Washington, D.C. – Chair Raúl M. Grijalva (D-Ariz.) and Vice Chair Deb Haaland (D-N.M.) sent a letter today with eight House Democratic colleagues to Interior Secretary David Bernhardt urging him to close Grand Canyon National Park and other national parks and public lands at risk of spreading coronavirus due to continued crowding and high visitation levels. The National Park Service and the Department of the Interior have left parts of Grand Canyon National Park open to visitors despite the fact that Grand Canyon Village recently reported its first confirmed case of COVID-19, and the letter’s authors note that many other federally managed parks and public lands are located in remote areas with few medical services.
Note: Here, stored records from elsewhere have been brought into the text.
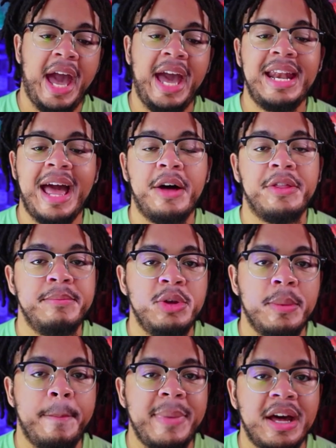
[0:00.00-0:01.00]
and how the
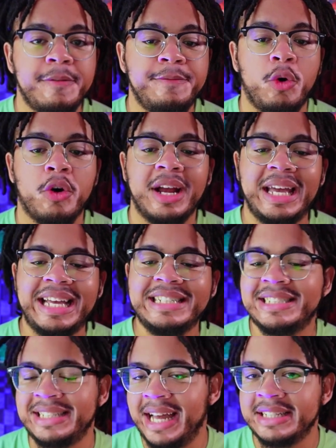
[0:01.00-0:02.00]
mutant metaphor
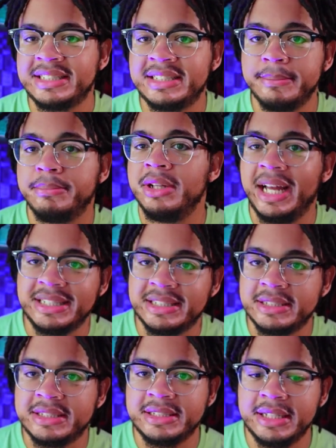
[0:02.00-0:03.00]
isn't as simple as
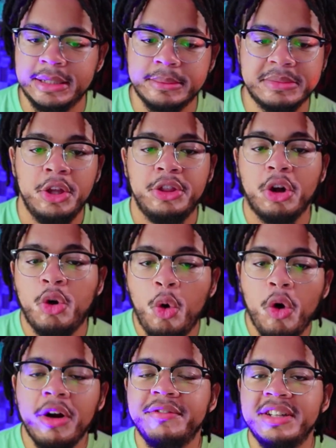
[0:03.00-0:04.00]
it seems. The
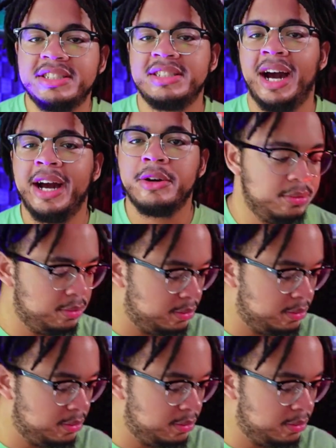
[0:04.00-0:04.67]
core of this title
Haaland, who chairs the Subcommittee on National Parks, Forests, and Public Lands, has raised concerns in recent days about sites in her home state such as Kasha-Katuwe Tent Rocks National Monument, where the All Pueblo Council of Governors has asked groups of visitors not to visit because of the threat posed to the nearby Cochiti Pueblo.
As the authors of today’s letter write:
Warnings on the National Park Service website and the closure of some park facilities have not proven sufficient to protect public health, prompting grave concerns from federal employees and the local communities nearest our public lands. Many parks are located in rural areas where an outbreak would overrun community hospitals and their staff, making it imperative that we act now to reduce risk.
The letter, available online at https://bit.ly/2UM9JfM, is also signed by Reps. Jared Huffman (D-Calif.), Alan Lowenthal (D-Calif.), Ruben Gallego (D-Ariz.), Darren Soto (D-Fla.), A. Donald McEachin (D-Va.), Diana DeGette (D-Colo.), Jesús G. “Chuy” Garcia (D-Ill.) and Tom O’Halleran (D-Ariz.). Huffman chairs the Natural Resources Subcommittee on Water, Oceans and Wildlife; Lowenthal chairs the Subcommittee on Energy and Mineral Resources; and Gallego chairs the Subcommittee for Indigenous Peoples of the United States.
Guidance from state and local officials has not always been sufficient to limit public exposure on public lands. As of the letter’s publication, Grand Canyon National Park remains partially open and Arizona Gov. Doug Ducey has not formally requested full closure.